Copy the data precisely, character for character, and leave out every picture.

======

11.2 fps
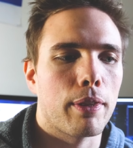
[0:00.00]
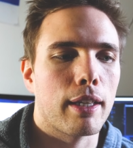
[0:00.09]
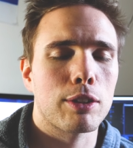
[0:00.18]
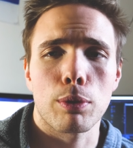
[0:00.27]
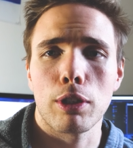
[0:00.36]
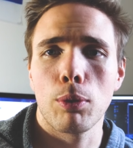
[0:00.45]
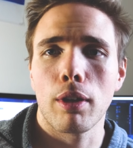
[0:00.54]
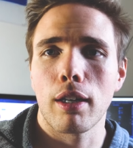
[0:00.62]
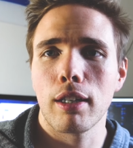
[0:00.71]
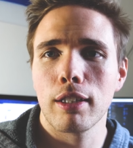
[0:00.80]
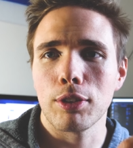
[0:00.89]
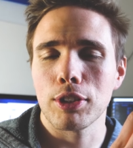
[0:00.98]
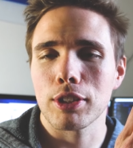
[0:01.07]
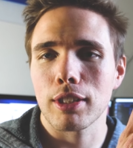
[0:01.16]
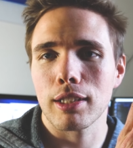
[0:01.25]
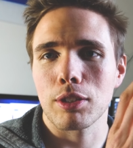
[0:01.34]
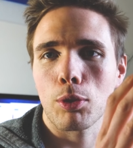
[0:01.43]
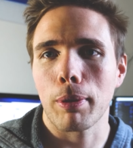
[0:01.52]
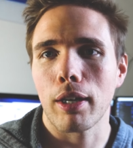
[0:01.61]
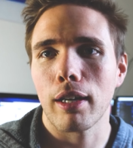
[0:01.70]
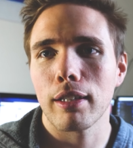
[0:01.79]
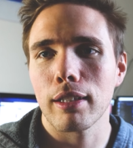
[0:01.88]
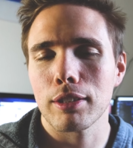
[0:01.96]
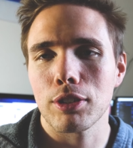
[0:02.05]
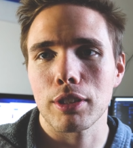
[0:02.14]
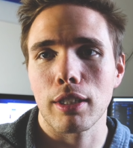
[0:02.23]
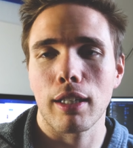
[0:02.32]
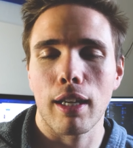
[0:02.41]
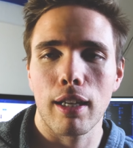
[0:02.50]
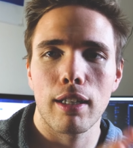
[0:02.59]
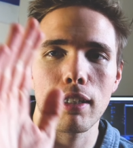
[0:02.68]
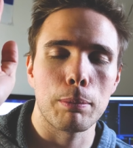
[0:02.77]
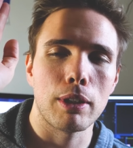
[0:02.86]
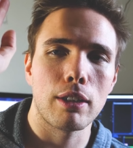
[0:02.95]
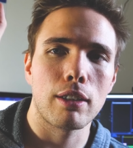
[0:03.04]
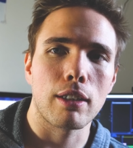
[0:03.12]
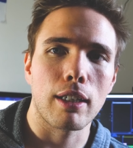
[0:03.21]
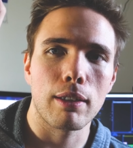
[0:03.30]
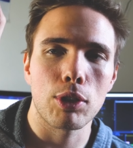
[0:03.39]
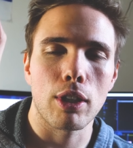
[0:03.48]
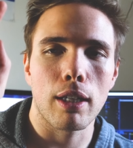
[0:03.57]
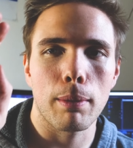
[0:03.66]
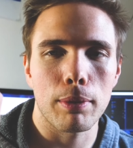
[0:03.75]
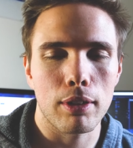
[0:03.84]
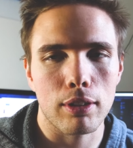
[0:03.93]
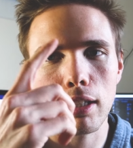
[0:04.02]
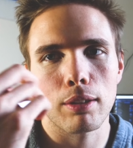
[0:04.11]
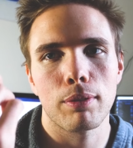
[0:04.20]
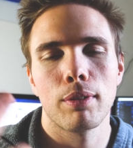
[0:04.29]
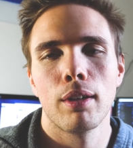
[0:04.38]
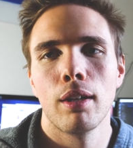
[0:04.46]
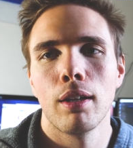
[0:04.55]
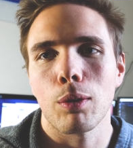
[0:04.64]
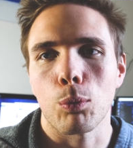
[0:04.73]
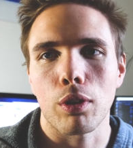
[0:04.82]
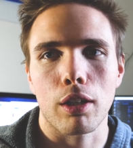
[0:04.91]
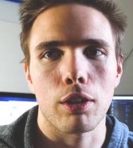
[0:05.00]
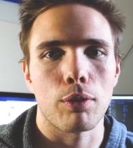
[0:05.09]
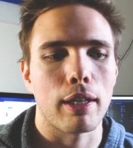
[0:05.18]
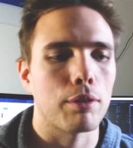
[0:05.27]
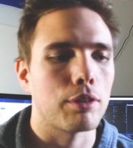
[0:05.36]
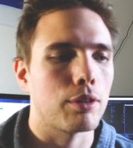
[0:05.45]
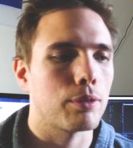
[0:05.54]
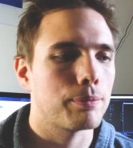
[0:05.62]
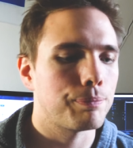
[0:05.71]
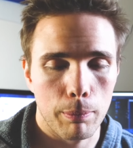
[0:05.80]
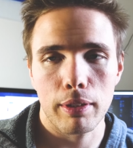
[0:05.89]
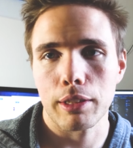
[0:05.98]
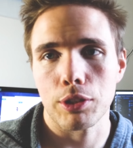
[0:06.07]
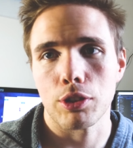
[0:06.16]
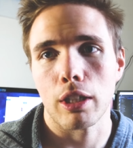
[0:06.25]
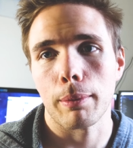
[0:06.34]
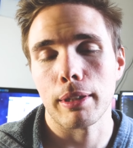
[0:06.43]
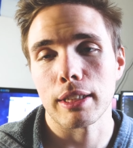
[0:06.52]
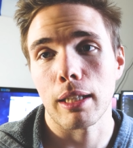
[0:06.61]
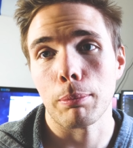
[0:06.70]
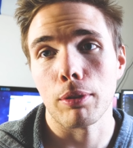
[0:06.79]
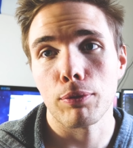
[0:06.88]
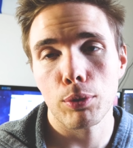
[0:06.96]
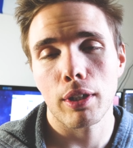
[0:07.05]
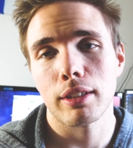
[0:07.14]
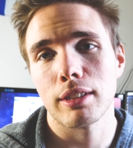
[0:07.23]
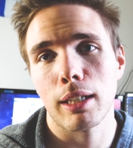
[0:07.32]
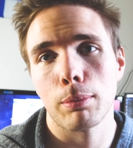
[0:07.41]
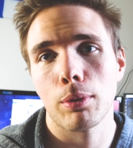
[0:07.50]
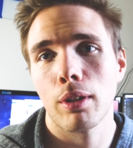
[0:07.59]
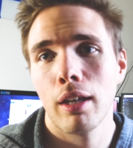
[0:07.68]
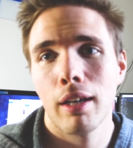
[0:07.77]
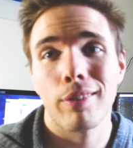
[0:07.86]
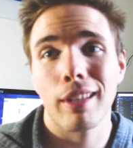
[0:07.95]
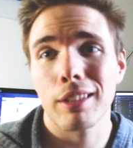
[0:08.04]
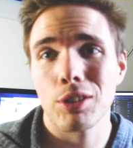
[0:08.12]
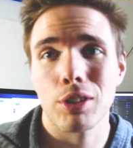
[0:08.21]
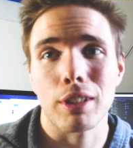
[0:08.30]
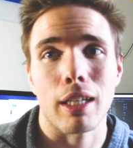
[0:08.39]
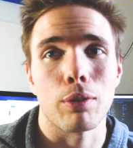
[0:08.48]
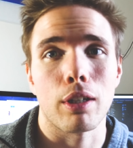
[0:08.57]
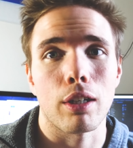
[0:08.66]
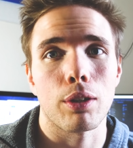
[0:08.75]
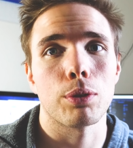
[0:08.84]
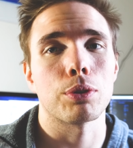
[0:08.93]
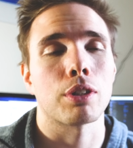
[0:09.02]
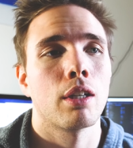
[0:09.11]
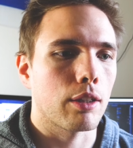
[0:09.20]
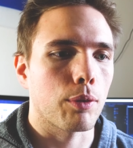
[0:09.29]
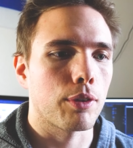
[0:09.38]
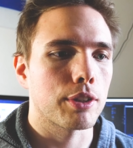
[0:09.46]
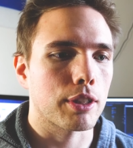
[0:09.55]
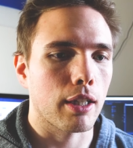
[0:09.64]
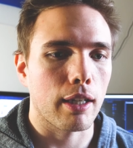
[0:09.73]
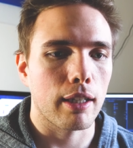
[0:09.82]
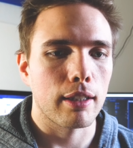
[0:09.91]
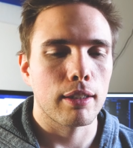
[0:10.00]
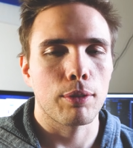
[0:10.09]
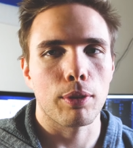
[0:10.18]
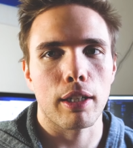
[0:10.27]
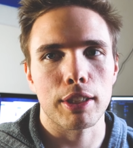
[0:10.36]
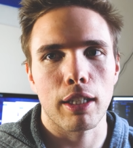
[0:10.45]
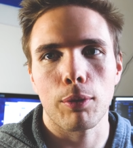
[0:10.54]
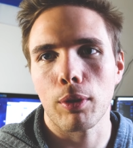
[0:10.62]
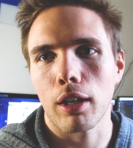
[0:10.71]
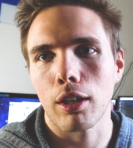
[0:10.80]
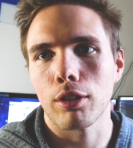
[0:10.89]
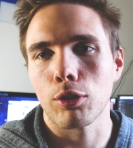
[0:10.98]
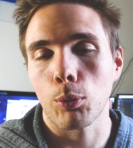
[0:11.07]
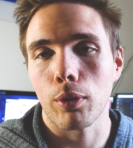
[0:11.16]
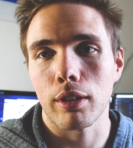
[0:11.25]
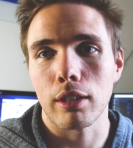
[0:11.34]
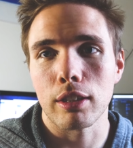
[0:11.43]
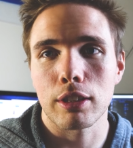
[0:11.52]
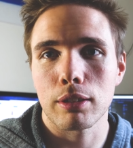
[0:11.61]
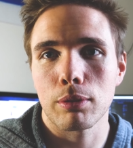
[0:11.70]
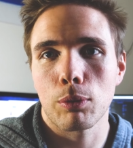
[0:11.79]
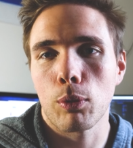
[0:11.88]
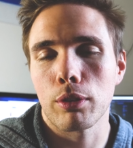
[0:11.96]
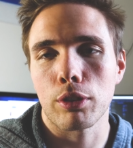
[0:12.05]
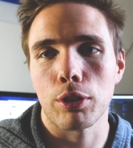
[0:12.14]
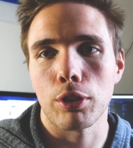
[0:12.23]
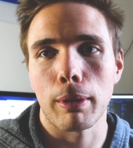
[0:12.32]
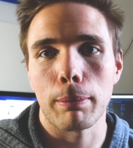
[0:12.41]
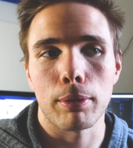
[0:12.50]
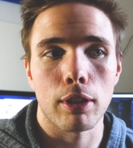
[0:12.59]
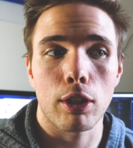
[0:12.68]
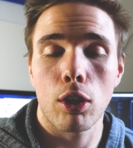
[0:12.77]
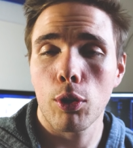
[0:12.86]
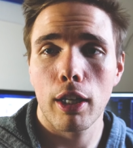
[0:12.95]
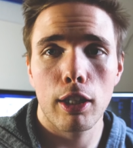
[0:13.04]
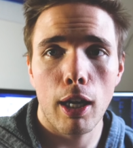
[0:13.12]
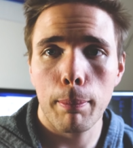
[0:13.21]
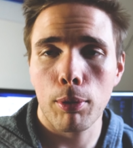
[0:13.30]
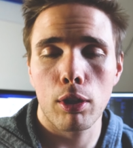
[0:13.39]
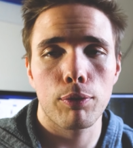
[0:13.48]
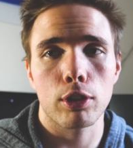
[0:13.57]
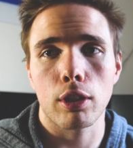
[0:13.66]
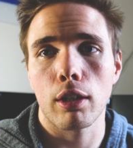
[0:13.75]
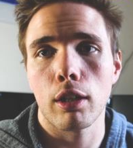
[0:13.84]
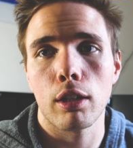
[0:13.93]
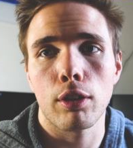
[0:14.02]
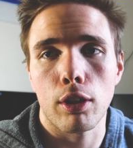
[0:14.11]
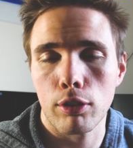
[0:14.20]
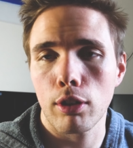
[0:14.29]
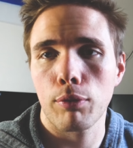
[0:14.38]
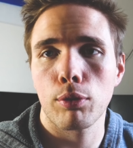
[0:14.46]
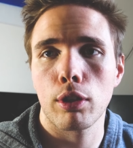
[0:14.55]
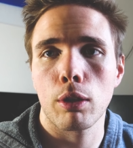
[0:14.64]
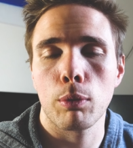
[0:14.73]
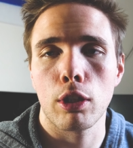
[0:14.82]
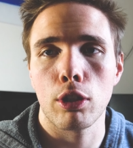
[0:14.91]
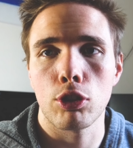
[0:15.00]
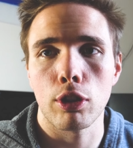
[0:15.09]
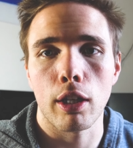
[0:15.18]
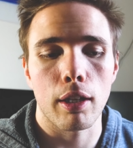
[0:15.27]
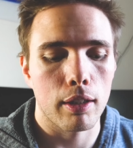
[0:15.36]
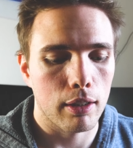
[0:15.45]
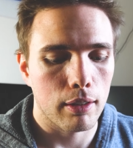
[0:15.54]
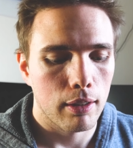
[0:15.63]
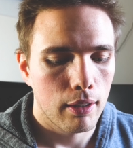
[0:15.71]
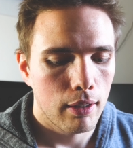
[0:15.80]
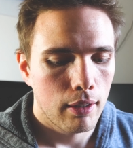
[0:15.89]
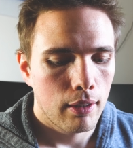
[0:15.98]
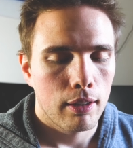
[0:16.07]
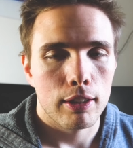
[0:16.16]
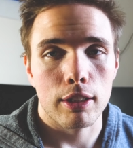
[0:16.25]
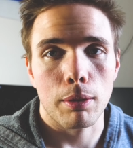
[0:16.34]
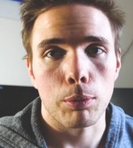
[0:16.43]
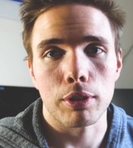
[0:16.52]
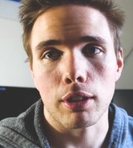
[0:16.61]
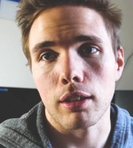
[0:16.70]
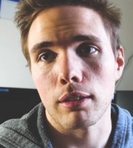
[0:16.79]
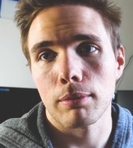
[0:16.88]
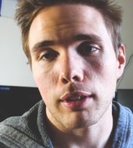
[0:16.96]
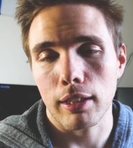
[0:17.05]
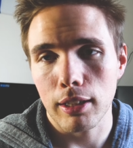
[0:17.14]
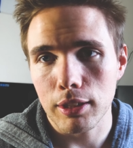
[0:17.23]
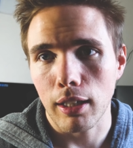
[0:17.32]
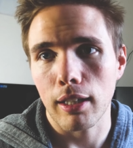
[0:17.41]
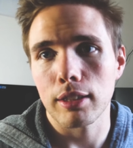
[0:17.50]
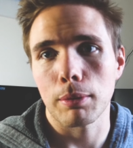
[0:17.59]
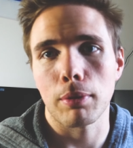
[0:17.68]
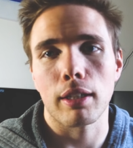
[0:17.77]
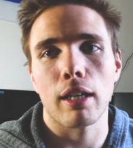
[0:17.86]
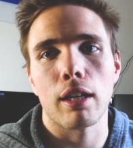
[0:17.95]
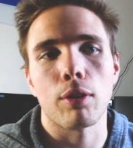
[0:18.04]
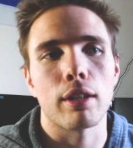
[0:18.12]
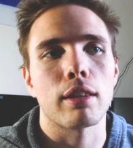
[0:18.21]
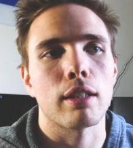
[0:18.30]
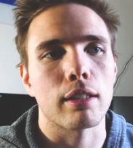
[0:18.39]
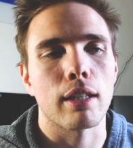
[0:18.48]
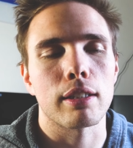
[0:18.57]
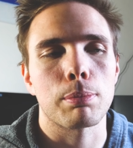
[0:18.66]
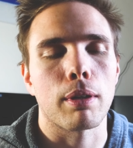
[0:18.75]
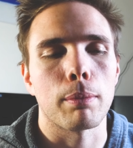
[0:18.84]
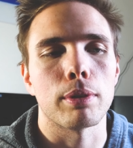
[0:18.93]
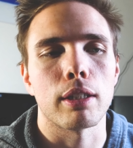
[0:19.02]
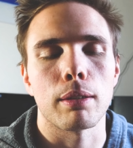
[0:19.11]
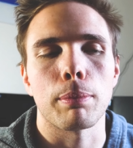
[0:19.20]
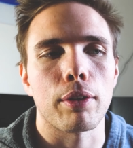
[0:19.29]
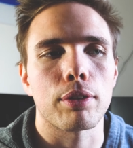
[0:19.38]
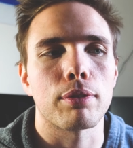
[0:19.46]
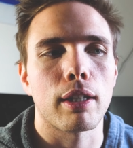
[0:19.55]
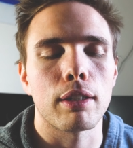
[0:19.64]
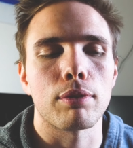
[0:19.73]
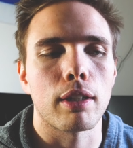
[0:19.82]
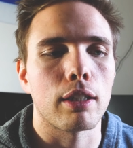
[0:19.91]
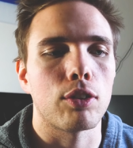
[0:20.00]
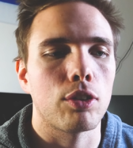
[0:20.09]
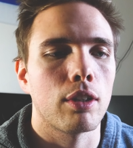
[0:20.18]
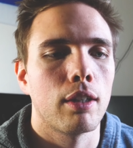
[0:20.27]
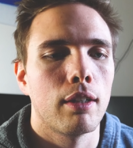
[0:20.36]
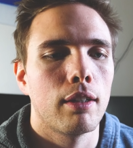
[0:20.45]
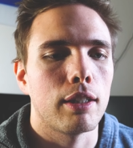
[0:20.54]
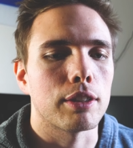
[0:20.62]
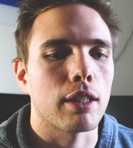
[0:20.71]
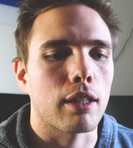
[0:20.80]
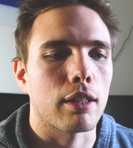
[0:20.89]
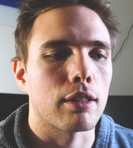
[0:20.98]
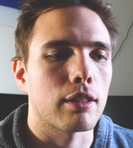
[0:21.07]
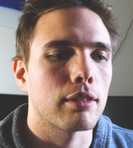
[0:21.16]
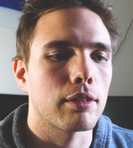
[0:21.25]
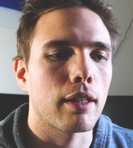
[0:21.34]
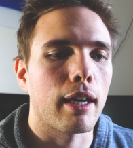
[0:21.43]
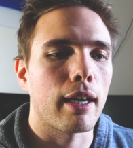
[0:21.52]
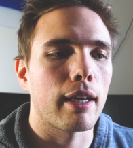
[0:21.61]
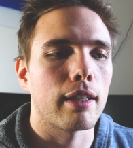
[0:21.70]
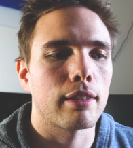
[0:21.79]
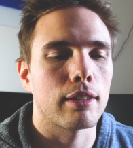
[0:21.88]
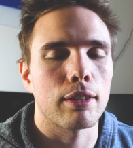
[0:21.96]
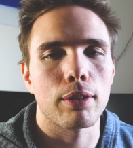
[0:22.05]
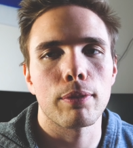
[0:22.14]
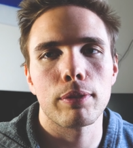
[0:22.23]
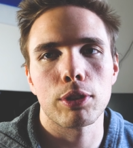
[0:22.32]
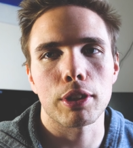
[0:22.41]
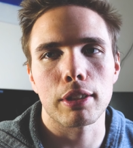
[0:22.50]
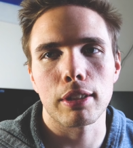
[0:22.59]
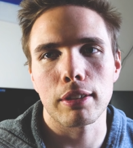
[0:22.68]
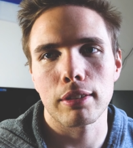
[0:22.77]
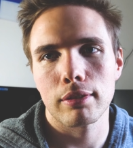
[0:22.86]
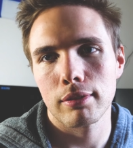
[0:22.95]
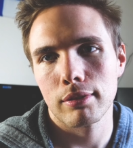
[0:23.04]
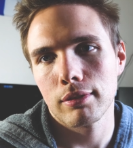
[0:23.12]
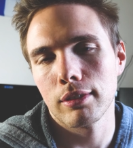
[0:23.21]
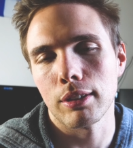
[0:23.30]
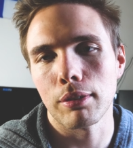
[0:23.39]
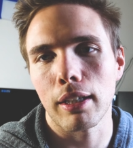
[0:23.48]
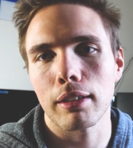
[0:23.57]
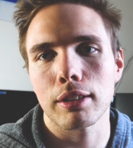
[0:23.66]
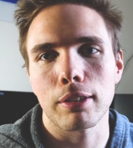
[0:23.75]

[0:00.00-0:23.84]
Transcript: That's where you are. You're just this little pawn that's just like, hey, I'm here, I have a job, and they're kind of working around you. But that's the job. That's how they put food on the table. That's just how it goes. You know, this guy, when I say I want 120, one recruiter might be like, okay, yeah, perfect. I, I, I definitely think we could get you that. And then someone's gonna like this guy is gonna be like, yeah, no, I think that's probably in about the right range. He's not gonna lie, you know, just to do that.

======

● **REPLY TO THE EXERCISE**:
11.2 fps
[0:00.00]
[0:00.09]
[0:00.18]
[0:00.27]
[0:00.36]
[0:00.45]
[0:00.54]
[0:00.62]
[0:00.71]
[0:00.80]
[0:00.89]
[0:00.98]
[0:01.07]
[0:01.16]
[0:01.25]
[0:01.34]
[0:01.43]
[0:01.52]
[0:01.61]
[0:01.70]
[0:01.79]
[0:01.88]
[0:01.96]
[0:02.05]
[0:02.14]
[0:02.23]
[0:02.32]
[0:02.41]
[0:02.50]
[0:02.59]
[0:02.68]
[0:02.77]
[0:02.86]
[0:02.95]
[0:03.04]
[0:03.12]
[0:03.21]
[0:03.30]
[0:03.39]
[0:03.48]
[0:03.57]
[0:03.66]
[0:03.75]
[0:03.84]
[0:03.93]
[0:04.02]
[0:04.11]
[0:04.20]
[0:04.29]
[0:04.38]
[0:04.46]
[0:04.55]
[0:04.64]
[0:04.73]
[0:04.82]
[0:04.91]
[0:05.00]
[0:05.09]
[0:05.18]
[0:05.27]
[0:05.36]
[0:05.45]
[0:05.54]
[0:05.62]
[0:05.71]
[0:05.80]
[0:05.89]
[0:05.98]
[0:06.07]
[0:06.16]
[0:06.25]
[0:06.34]
[0:06.43]
[0:06.52]
[0:06.61]
[0:06.70]
[0:06.79]
[0:06.88]
[0:06.96]
[0:07.05]
[0:07.14]
[0:07.23]
[0:07.32]
[0:07.41]
[0:07.50]
[0:07.59]
[0:07.68]
[0:07.77]
[0:07.86]
[0:07.95]
[0:08.04]
[0:08.12]
[0:08.21]
[0:08.30]
[0:08.39]
[0:08.48]
[0:08.57]
[0:08.66]
[0:08.75]
[0:08.84]
[0:08.93]
[0:09.02]
[0:09.11]
[0:09.20]
[0:09.29]
[0:09.38]
[0:09.46]
[0:09.55]
[0:09.64]
[0:09.73]
[0:09.82]
[0:09.91]
[0:10.00]
[0:10.09]
[0:10.18]
[0:10.27]
[0:10.36]
[0:10.45]
[0:10.54]
[0:10.62]
[0:10.71]
[0:10.80]
[0:10.89]
[0:10.98]
[0:11.07]
[0:11.16]
[0:11.25]
[0:11.34]
[0:11.43]
[0:11.52]
[0:11.61]
[0:11.70]
[0:11.79]
[0:11.88]
[0:11.96]
[0:12.05]
[0:12.14]
[0:12.23]
[0:12.32]
[0:12.41]
[0:12.50]
[0:12.59]
[0:12.68]
[0:12.77]
[0:12.86]
[0:12.95]
[0:13.04]
[0:13.12]
[0:13.21]
[0:13.30]
[0:13.39]
[0:13.48]
[0:13.57]
[0:13.66]
[0:13.75]
[0:13.84]
[0:13.93]
[0:14.02]
[0:14.11]
[0:14.20]
[0:14.29]
[0:14.38]
[0:14.46]
[0:14.55]
[0:14.64]
[0:14.73]
[0:14.82]
[0:14.91]
[0:15.00]
[0:15.09]
[0:15.18]
[0:15.27]
[0:15.36]
[0:15.45]
[0:15.54]
[0:15.63]
[0:15.71]
[0:15.80]
[0:15.89]
[0:15.98]
[0:16.07]
[0:16.16]
[0:16.25]
[0:16.34]
[0:16.43]
[0:16.52]
[0:16.61]
[0:16.70]
[0:16.79]
[0:16.88]
[0:16.96]
[0:17.05]
[0:17.14]
[0:17.23]
[0:17.32]
[0:17.41]
[0:17.50]
[0:17.59]
[0:17.68]
[0:17.77]
[0:17.86]
[0:17.95]
[0:18.04]
[0:18.12]
[0:18.21]
[0:18.30]
[0:18.39]
[0:18.48]
[0:18.57]
[0:18.66]
[0:18.75]
[0:18.84]
[0:18.93]
[0:19.02]
[0:19.11]
[0:19.20]
[0:19.29]
[0:19.38]
[0:19.46]
[0:19.55]
[0:19.64]
[0:19.73]
[0:19.82]
[0:19.91]
[0:20.00]
[0:20.09]
[0:20.18]
[0:20.27]
[0:20.36]
[0:20.45]
[0:20.54]
[0:20.62]
[0:20.71]
[0:20.80]
[0:20.89]
[0:20.98]
[0:21.07]
[0:21.16]
[0:21.25]
[0:21.34]
[0:21.43]
[0:21.52]
[0:21.61]
[0:21.70]
[0:21.79]
[0:21.88]
[0:21.96]
[0:22.05]
[0:22.14]
[0:22.23]
[0:22.32]
[0:22.41]
[0:22.50]
[0:22.59]
[0:22.68]
[0:22.77]
[0:22.86]
[0:22.95]
[0:23.04]
[0:23.12]
[0:23.21]
[0:23.30]
[0:23.39]
[0:23.48]
[0:23.57]
[0:23.66]
[0:23.75]

[0:00.00-0:23.84]
Transcript: That's where you are. You're just this little pawn that's just like, hey, I'm here, I have a job, and they're kind of working around you. But that's the job. That's how they put food on the table. That's just how it goes. You know, this guy, when I say I want 120, one recruiter might be like, okay, yeah, perfect. I, I, I definitely think we could get you that. And then someone's gonna like this guy is gonna be like, yeah, no, I think that's probably in about the right range. He's not gonna lie, you know, just to do that.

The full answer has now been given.